Opening with a helicopter searchlight roaming the audience, Bold Girls, directed by Richard Baron, takes us back to early 1990s Belfast, complete with road blockades, burning buses, and British soldiers trampling through your flowerbeds. A retro-looking kitchen/living room set soon advances slowly across the stage, creating a similar effect to a cinematic zoom, narrowing the focus to the domestic arena. The Troubles take a background role, as the drama centres on the daily lives of three women – Marie (Lucianne McEvoy), Cassie (Scarlett Mack), and Nora (Deirdre Davis) – and the arrival of the mysterious teenager Deirdre (Sinéad Sharkey), who comes wielding a knife like “a wee bit of hard truth” and shatters the illusions and self-delusions they use to cope.
Bold Girls, by Rona Munro, was first produced by 7:84 in 1991. While many of the issues faced by the women in the play, like domestic abuse and cheating husbands, are still around, the expectation that only men take an active role in politics while their wives stay home and clean the floors is now a little dated. In light of that, the unrealistic dreams and self-deception the characters use to cope with their political powerlessness does not resonate as women’s experience today – though the urge to escape in face of feelings of powerlessness will still be familiar to many, albeit for reasons of poverty or geography more than gender.

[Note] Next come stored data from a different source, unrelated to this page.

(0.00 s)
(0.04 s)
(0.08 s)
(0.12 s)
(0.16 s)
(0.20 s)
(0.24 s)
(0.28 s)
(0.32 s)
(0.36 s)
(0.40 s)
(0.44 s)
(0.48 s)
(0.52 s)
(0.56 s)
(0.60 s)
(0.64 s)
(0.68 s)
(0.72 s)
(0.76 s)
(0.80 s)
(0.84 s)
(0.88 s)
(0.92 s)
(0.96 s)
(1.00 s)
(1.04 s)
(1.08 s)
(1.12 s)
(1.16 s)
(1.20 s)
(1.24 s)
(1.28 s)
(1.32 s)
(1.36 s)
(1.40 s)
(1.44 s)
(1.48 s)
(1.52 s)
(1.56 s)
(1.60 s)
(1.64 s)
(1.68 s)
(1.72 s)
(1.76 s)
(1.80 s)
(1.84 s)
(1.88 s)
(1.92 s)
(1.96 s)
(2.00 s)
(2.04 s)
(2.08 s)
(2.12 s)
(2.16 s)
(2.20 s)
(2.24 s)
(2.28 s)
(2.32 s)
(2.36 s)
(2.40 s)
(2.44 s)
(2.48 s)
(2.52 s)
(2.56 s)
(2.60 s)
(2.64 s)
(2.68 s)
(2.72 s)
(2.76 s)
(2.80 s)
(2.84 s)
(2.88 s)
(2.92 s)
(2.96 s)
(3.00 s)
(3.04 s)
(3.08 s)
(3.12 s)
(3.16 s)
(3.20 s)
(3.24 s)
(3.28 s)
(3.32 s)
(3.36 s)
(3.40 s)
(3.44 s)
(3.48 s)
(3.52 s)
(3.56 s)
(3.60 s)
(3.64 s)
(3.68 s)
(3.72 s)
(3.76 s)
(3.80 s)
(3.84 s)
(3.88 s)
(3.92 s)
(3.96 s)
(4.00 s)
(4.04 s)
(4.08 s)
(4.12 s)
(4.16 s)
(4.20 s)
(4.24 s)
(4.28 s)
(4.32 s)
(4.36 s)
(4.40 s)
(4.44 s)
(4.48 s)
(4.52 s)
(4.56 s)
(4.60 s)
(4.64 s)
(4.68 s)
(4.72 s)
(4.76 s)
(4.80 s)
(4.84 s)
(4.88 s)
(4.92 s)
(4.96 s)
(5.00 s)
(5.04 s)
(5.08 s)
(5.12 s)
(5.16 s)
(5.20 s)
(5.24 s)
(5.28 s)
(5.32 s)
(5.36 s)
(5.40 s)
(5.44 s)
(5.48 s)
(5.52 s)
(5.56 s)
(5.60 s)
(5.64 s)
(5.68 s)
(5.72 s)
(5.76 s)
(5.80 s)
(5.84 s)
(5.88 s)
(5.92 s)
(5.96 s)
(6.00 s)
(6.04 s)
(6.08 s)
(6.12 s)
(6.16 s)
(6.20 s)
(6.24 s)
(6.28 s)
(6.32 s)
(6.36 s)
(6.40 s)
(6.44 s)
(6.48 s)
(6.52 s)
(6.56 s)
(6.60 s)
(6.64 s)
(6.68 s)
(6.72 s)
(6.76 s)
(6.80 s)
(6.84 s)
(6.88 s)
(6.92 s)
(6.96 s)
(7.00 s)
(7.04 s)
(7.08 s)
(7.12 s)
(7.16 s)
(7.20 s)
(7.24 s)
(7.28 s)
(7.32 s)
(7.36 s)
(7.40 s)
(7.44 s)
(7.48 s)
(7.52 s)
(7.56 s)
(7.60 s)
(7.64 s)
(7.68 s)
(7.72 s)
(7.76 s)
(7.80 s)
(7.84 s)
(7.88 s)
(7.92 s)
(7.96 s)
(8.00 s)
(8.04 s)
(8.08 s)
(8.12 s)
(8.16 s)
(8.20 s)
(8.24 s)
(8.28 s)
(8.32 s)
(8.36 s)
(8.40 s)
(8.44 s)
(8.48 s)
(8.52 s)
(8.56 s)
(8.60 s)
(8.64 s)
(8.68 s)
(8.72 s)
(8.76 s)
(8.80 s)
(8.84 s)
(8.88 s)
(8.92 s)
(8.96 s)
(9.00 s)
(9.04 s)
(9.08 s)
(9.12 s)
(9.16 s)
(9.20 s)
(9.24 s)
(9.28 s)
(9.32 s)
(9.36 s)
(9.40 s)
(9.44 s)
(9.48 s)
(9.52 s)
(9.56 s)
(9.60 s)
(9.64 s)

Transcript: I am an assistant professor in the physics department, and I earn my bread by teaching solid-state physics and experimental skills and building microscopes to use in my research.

The stage design helps reinforce Deirdre’s assertion that “the whole town’s a prison”, with its enormous, prison-like, grey brick wall, visible around the edges of the cheerful domesticity of Marie’s house, and dominating the stage during the club scenes. Between the wall, the helicopter searchlight, and the raid on the club, the image of a police state comes to mind, which is mirrored in Cassie’s complaints about the behaviour of girls being policed (by mothers, not the state) far more than that of their brothers’.
Despite the omnipresent signs of violence lurking in the background, it never feels like a gloomy play about war. There are many comedic moments to be found, from the black humour in Nora’s anecdote about standing up to the police to Cassie’s drunken dance solo at the club, and they are played effectively by the capable cast. Between the humour and the brightly coloured set and costumes, it is strangely easy to believe that Bold Girls is a cheery and upbeat play, though this is as much a delusion as anything its characters believe.